◆ AIM OF THE EXERCISE ◆
Reproduce exactly, from the line containing "[13:44.52-13:45.52]", every line down to the end of the data below.
----------
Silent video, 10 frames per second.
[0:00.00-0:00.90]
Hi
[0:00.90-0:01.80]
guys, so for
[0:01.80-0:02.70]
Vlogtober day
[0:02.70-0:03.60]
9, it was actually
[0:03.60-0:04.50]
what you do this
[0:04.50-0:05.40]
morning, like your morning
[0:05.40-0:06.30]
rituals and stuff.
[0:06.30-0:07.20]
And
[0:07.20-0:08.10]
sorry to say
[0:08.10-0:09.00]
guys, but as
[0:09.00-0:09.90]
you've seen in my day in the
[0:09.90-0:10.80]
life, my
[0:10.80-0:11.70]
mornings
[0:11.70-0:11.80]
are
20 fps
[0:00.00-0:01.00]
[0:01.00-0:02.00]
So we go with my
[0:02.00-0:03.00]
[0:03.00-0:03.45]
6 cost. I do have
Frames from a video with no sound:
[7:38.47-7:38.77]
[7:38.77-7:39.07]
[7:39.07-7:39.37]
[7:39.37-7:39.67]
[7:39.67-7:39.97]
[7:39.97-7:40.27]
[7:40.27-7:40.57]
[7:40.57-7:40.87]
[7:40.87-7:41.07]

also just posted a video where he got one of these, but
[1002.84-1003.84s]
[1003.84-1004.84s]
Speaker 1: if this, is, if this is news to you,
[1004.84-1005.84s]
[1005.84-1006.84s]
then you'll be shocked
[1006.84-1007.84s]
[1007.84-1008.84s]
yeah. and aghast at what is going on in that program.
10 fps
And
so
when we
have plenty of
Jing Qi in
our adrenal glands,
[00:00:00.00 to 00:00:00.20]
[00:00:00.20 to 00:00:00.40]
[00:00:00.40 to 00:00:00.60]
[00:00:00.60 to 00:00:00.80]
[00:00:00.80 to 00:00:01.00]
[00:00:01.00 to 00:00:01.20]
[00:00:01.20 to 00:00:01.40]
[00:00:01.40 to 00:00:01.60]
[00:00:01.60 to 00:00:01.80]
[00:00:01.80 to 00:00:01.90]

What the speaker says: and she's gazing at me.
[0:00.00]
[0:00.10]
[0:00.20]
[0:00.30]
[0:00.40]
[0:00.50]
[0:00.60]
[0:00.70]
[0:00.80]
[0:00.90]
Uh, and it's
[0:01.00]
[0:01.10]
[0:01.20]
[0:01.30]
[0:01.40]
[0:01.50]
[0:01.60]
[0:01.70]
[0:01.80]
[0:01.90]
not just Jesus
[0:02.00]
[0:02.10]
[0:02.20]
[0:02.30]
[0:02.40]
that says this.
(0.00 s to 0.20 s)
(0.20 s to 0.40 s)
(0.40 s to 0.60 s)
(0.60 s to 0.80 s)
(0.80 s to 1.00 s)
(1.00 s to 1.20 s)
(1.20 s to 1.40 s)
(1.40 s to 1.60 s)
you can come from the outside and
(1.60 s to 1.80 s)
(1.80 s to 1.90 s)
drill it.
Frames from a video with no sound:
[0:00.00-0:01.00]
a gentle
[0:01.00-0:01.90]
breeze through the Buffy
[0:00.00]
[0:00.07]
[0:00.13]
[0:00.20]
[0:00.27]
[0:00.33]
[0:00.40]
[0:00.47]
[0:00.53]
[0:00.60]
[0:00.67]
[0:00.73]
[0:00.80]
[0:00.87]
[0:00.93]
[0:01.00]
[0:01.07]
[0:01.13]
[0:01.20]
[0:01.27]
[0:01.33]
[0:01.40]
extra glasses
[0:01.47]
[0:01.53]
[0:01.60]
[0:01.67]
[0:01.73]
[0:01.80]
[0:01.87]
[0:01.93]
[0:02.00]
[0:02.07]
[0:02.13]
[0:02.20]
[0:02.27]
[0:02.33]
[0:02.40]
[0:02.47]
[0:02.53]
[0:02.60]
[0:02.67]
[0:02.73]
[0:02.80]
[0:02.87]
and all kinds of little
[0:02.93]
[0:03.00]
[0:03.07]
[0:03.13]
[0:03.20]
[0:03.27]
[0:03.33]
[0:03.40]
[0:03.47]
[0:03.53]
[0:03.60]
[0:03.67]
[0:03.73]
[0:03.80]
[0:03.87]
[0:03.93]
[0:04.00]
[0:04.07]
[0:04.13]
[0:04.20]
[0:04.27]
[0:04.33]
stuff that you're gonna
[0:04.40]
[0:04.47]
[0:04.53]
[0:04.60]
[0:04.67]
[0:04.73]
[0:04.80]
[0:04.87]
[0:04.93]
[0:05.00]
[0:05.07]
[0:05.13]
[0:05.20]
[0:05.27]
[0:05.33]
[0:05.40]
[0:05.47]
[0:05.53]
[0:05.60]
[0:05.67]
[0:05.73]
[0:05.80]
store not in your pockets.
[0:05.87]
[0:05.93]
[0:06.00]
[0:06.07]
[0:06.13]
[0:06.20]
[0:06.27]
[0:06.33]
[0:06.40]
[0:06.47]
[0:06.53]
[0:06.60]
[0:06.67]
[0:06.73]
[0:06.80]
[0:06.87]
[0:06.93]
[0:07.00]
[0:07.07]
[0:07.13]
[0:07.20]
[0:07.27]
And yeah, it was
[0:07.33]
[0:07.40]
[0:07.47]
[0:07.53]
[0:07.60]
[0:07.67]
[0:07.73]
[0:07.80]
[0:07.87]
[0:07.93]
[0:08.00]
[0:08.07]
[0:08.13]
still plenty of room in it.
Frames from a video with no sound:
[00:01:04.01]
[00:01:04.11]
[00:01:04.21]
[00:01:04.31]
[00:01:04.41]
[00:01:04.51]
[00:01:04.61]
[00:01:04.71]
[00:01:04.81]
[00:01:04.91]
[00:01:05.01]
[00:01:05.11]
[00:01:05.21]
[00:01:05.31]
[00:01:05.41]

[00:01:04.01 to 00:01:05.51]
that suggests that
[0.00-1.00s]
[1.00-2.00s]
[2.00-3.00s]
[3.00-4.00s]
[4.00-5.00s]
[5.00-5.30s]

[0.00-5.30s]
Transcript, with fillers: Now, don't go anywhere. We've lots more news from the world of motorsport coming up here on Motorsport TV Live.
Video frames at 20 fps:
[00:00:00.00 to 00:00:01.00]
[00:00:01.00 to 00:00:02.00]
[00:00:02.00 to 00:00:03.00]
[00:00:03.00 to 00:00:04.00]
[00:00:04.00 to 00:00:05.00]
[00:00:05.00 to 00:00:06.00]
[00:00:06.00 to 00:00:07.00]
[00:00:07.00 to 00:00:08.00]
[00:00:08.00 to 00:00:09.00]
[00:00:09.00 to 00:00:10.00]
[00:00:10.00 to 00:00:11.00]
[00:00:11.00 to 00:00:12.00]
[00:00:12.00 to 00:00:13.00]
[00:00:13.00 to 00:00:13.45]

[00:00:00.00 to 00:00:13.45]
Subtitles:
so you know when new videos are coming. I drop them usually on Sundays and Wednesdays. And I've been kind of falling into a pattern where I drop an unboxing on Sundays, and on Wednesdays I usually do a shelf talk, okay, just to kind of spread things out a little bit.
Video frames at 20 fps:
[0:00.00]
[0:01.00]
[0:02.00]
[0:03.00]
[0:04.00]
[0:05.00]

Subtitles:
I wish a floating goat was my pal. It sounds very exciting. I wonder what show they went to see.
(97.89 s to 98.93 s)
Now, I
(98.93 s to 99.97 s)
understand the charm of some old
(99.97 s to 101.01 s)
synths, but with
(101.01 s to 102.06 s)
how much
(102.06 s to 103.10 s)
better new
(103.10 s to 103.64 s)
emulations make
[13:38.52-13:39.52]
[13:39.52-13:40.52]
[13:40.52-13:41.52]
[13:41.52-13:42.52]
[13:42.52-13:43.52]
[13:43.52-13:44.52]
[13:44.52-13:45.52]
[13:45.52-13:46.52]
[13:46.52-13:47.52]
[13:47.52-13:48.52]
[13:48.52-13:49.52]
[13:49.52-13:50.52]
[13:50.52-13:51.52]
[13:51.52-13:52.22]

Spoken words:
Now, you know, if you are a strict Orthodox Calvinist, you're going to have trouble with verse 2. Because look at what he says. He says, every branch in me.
----------
◆ PROBLEM SOLUTION ◆
[13:44.52-13:45.52]
[13:45.52-13:46.52]
[13:46.52-13:47.52]
[13:47.52-13:48.52]
[13:48.52-13:49.52]
[13:49.52-13:50.52]
[13:50.52-13:51.52]
[13:51.52-13:52.22]

Spoken words:
Now, you know, if you are a strict Orthodox Calvinist, you're going to have trouble with verse 2. Because look at what he says. He says, every branch in me.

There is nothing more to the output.